**REQUIRED WORK**
Would you set down the data that follows, word for word, without any pictures?

**SUPPLIED RECORDS**
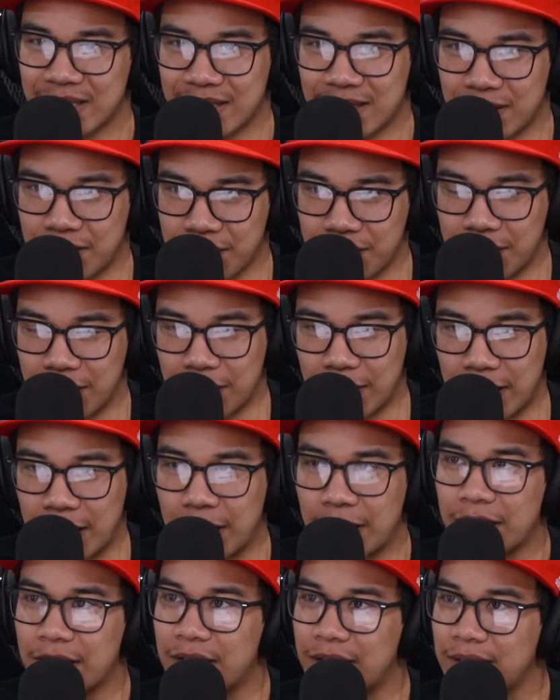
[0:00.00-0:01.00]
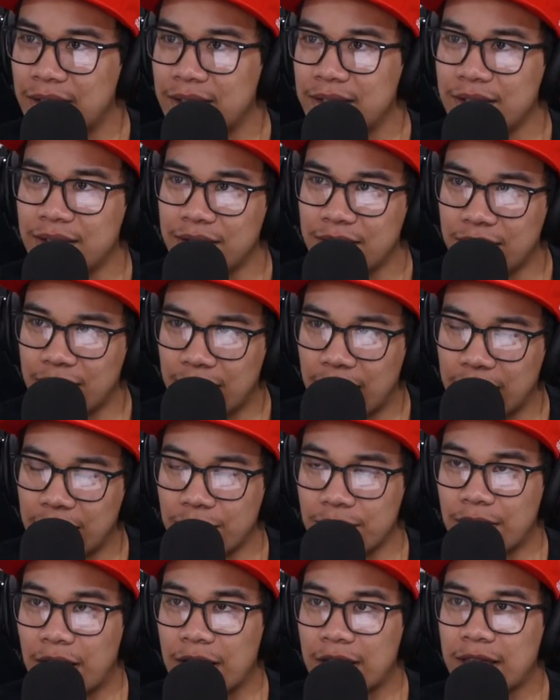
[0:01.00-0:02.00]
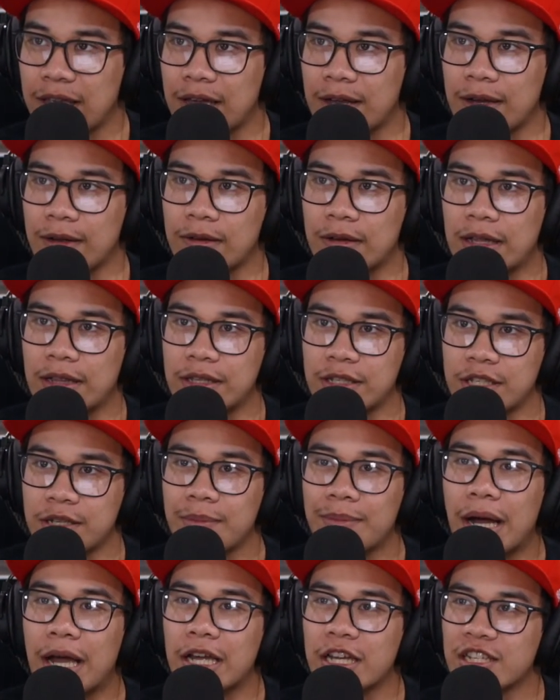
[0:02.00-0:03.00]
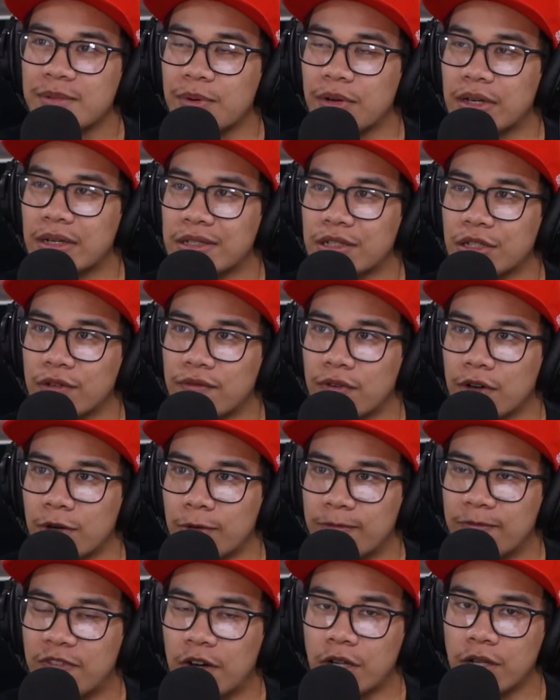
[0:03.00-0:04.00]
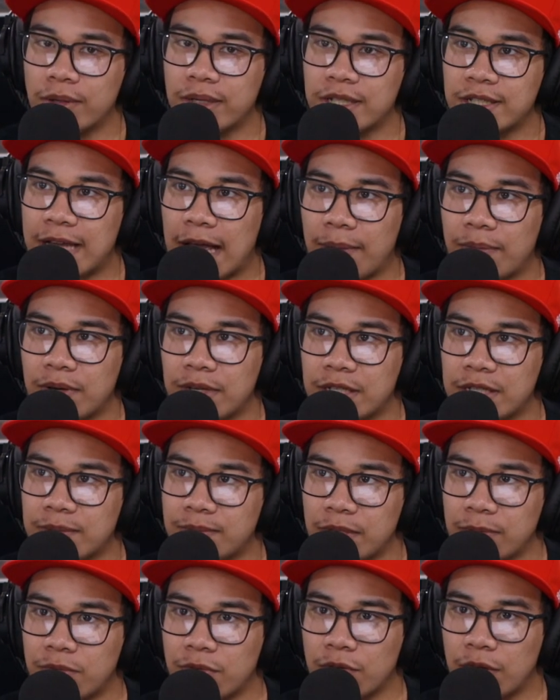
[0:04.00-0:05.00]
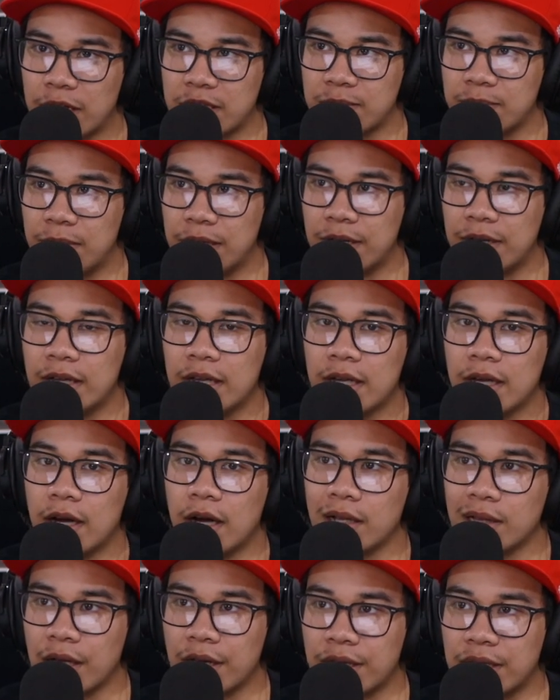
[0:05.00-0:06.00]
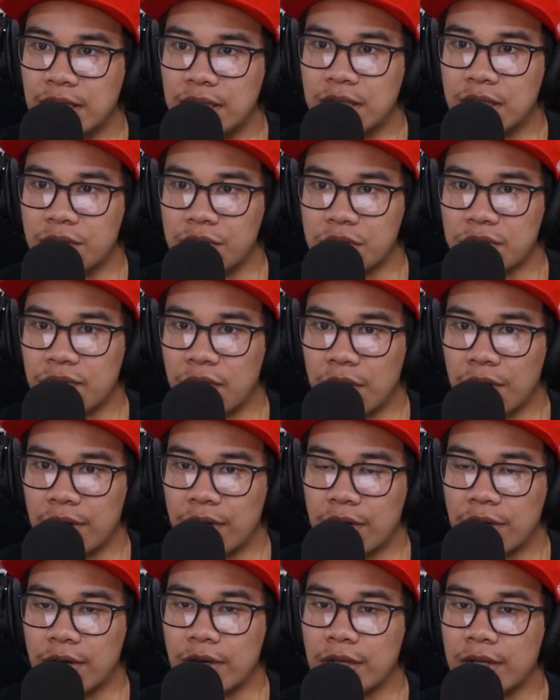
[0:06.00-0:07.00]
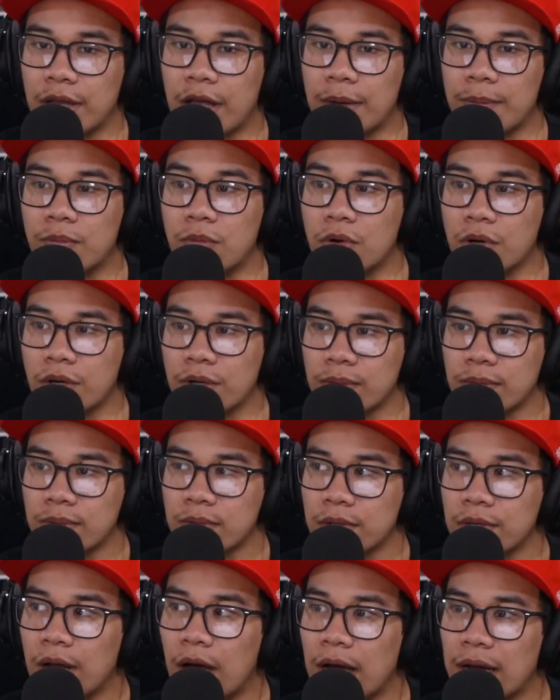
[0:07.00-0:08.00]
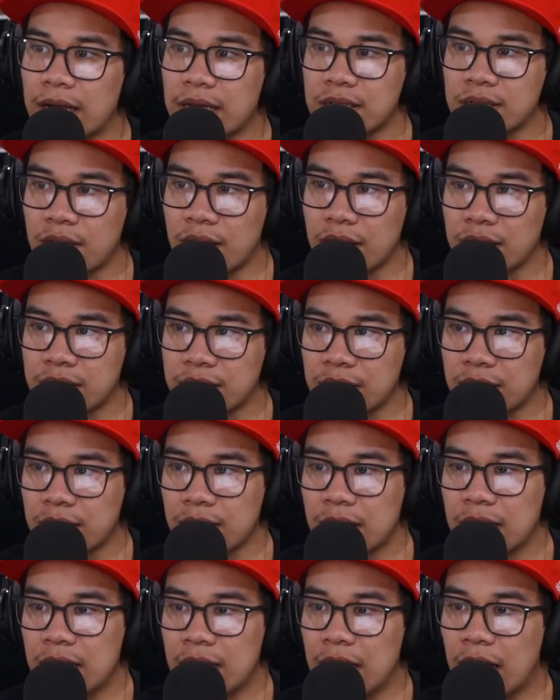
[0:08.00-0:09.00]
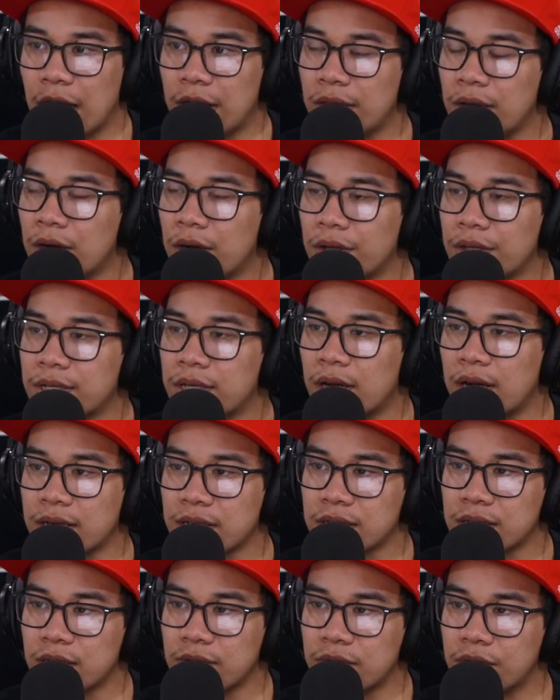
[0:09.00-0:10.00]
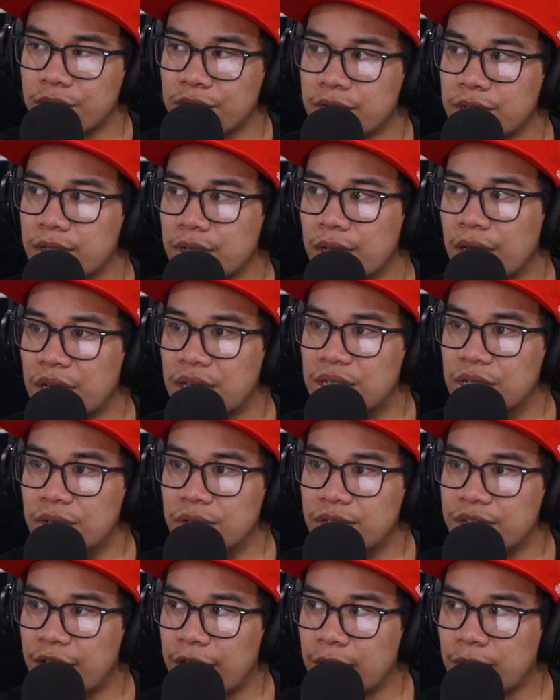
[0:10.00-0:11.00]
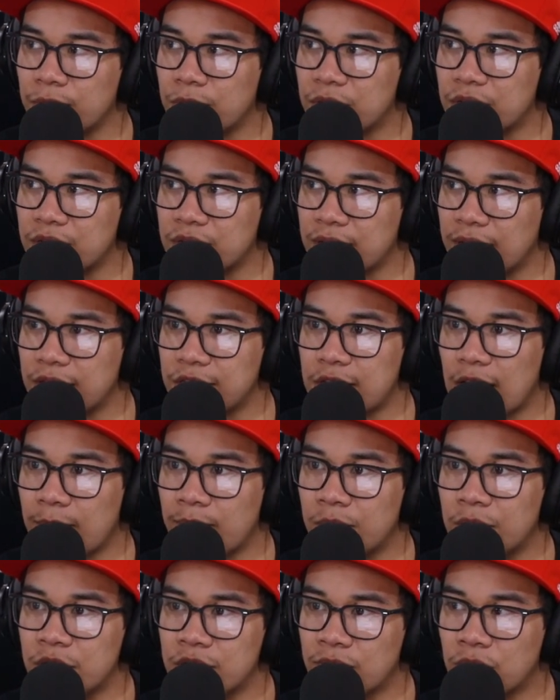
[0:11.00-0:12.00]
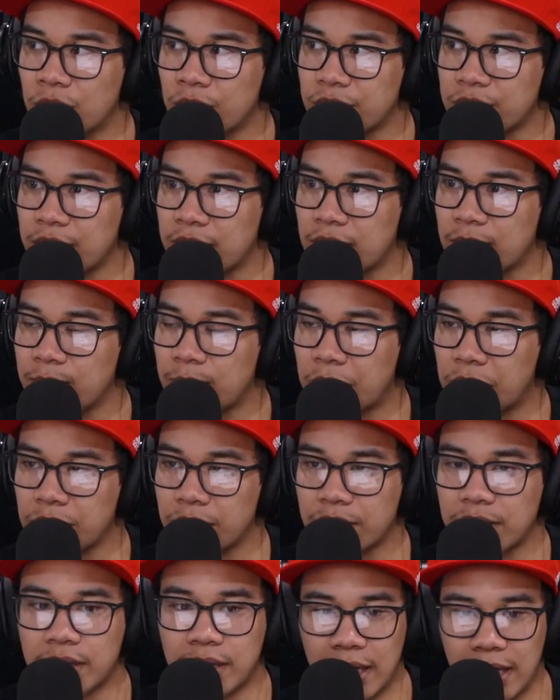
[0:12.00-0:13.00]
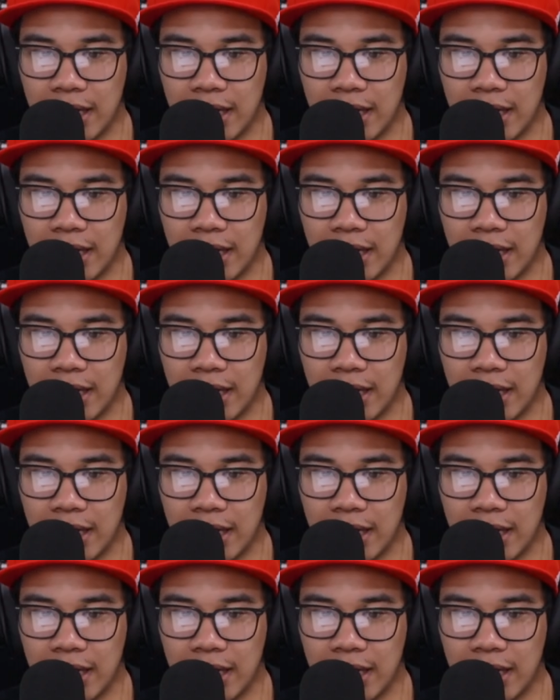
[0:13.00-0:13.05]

Although, you know, I can't, at least in my experience so far, following Japanese people has been a lot easier or a lot more not as toxic. I think all the toxic stuff goes into like 2chan, which is like Japanese 4chan apparently.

**RESPONSE TO THIS EXERCISE**
[0:00.00-0:01.00]
[0:01.00-0:02.00]
[0:02.00-0:03.00]
[0:03.00-0:04.00]
[0:04.00-0:05.00]
[0:05.00-0:06.00]
[0:06.00-0:07.00]
[0:07.00-0:08.00]
[0:08.00-0:09.00]
[0:09.00-0:10.00]
[0:10.00-0:11.00]
[0:11.00-0:12.00]
[0:12.00-0:13.00]
[0:13.00-0:13.05]

Although, you know, I can't, at least in my experience so far, following Japanese people has been a lot easier or a lot more not as toxic. I think all the toxic stuff goes into like 2chan, which is like Japanese 4chan apparently.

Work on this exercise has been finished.